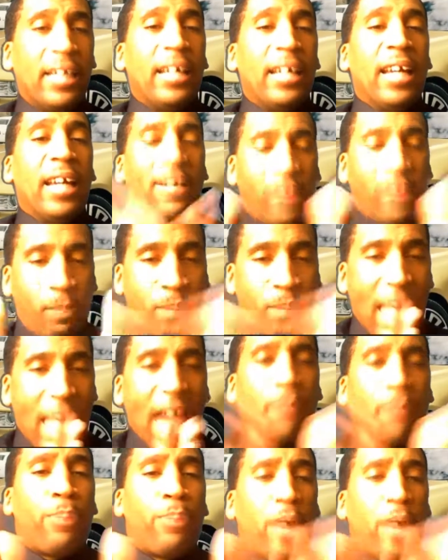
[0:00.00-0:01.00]
if a
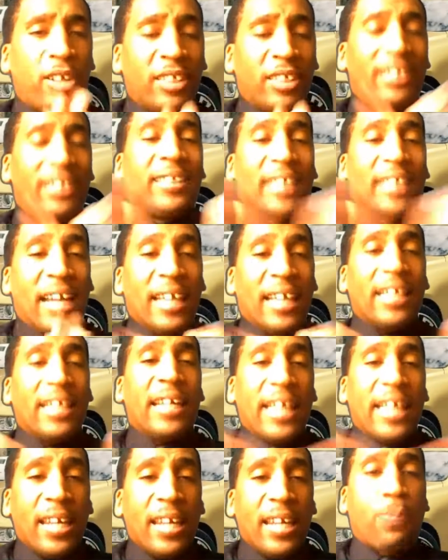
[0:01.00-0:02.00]
black person selling
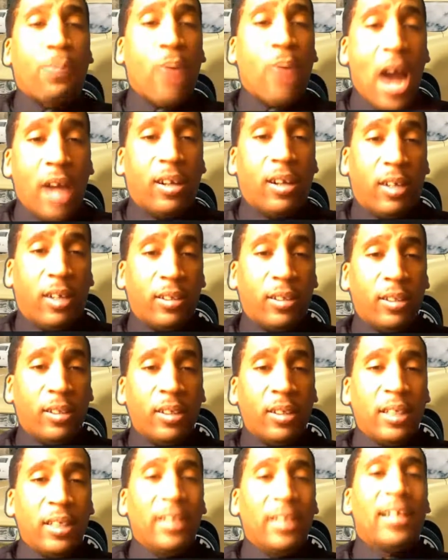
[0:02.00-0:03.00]
any product,
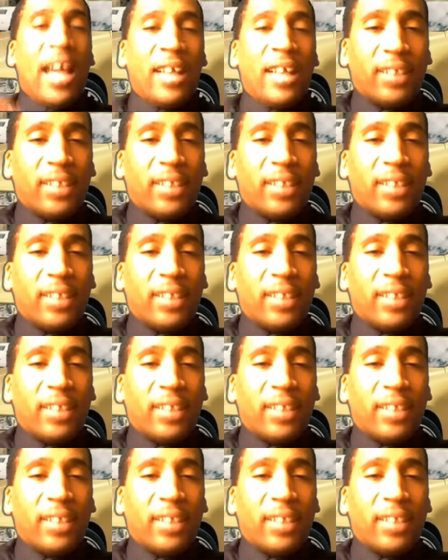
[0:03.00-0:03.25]
that is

..........

*The task:* Output an exact copy of the material, with the pictures removed.

*Reply to the task:*
[0:00.00-0:01.00]
if a
[0:01.00-0:02.00]
black person selling
[0:02.00-0:03.00]
any product,
[0:03.00-0:03.25]
that is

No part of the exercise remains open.